Individuals with a disability are provided with certain rights and protections under the law. Employers must make reasonable adjustments to allow them to perform their best work and protect them from discrimination, harassment and victimisation in the workplace and at all stages of the recruitment process.

Fostering an equal, diverse and inclusive workplace is key to preventing such issues arising and maintaining a happy, successful workforce with a positive company culture.

Neurodiversity in Business

On 21 March 2022, Neurodiversity in Business (NiB) was launched with the aim of supporting neurodiverse employees in the workplace. Dan Harris, Chief executive of NiB, states that although employers increasingly recognise the benefits of a neurodiverse workforce, neurodivergent employees need improved support.

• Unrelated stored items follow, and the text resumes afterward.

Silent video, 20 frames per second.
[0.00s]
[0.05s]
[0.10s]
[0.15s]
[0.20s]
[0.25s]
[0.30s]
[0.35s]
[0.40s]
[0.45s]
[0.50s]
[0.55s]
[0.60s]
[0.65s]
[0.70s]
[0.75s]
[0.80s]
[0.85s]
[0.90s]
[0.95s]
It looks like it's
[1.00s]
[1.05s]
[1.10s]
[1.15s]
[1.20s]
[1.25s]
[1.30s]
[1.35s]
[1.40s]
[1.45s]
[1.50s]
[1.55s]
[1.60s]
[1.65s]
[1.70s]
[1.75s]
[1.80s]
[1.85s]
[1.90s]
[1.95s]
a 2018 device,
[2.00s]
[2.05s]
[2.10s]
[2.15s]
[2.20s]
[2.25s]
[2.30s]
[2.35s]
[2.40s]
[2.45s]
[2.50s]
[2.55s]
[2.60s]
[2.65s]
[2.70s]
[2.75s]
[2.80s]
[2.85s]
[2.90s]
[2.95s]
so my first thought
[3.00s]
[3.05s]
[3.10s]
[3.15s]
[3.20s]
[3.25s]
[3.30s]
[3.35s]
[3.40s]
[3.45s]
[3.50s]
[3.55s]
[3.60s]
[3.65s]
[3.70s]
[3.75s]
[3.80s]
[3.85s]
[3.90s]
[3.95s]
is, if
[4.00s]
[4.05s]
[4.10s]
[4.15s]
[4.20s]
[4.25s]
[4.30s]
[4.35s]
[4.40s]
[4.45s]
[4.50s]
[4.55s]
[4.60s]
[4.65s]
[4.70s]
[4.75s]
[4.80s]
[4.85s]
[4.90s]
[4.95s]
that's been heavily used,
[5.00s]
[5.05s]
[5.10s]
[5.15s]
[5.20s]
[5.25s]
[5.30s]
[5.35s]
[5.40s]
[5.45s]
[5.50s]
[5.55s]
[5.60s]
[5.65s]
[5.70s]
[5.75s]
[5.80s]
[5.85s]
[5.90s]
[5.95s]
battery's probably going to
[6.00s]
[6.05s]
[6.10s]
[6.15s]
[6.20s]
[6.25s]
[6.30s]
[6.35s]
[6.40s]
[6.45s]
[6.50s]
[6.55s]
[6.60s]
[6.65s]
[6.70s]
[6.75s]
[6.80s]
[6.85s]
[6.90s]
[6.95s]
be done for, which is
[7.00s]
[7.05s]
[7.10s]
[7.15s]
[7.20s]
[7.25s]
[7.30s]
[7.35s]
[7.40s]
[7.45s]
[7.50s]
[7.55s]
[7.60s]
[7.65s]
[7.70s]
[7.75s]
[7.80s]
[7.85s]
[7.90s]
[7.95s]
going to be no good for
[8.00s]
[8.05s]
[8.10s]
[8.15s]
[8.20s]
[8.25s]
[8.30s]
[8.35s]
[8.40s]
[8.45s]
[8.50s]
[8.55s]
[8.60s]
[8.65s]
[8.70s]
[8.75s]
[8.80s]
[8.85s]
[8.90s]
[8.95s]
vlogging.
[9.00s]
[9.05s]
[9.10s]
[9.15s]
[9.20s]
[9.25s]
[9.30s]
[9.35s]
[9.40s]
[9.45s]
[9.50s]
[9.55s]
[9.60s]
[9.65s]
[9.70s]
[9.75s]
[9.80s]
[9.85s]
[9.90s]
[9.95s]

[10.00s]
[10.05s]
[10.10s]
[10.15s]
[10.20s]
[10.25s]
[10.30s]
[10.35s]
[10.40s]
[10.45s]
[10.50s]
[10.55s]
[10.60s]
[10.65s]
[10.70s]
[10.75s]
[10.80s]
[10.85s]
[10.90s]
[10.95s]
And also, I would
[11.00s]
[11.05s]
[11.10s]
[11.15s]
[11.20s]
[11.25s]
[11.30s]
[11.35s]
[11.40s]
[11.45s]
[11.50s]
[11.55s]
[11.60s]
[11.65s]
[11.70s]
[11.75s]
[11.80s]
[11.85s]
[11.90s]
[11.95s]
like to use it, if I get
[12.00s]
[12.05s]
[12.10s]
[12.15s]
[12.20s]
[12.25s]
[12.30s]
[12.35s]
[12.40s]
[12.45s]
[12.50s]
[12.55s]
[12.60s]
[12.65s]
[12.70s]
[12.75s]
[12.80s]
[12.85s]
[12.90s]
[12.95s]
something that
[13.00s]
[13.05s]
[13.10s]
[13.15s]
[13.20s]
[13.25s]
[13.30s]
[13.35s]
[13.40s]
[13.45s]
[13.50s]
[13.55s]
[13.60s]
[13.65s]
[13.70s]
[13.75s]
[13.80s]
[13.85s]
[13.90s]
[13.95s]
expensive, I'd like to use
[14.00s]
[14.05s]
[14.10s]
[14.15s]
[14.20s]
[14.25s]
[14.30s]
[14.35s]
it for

NiB has therefore been designed as a business-led forum functioning as an industry group for organisations to share industry good practice on neurodiverse recruitment, retention and empowerment.

NiB and founding members, such as Accenture, AstraZeneca, Bank of England, Capita, Network Rail, Sky and Unilever, recognise that reasonable modifications can enable more neurodiversity in the workplace and also benefit sustainability. The forum also works with organisations that support neurodiversity, including Auticon, Ambitious about Autism, the ADHD Foundation, the British Dyslexia Association, Diversity and Ability and the National Autistic Society. They have a wide range of materials available to support employers.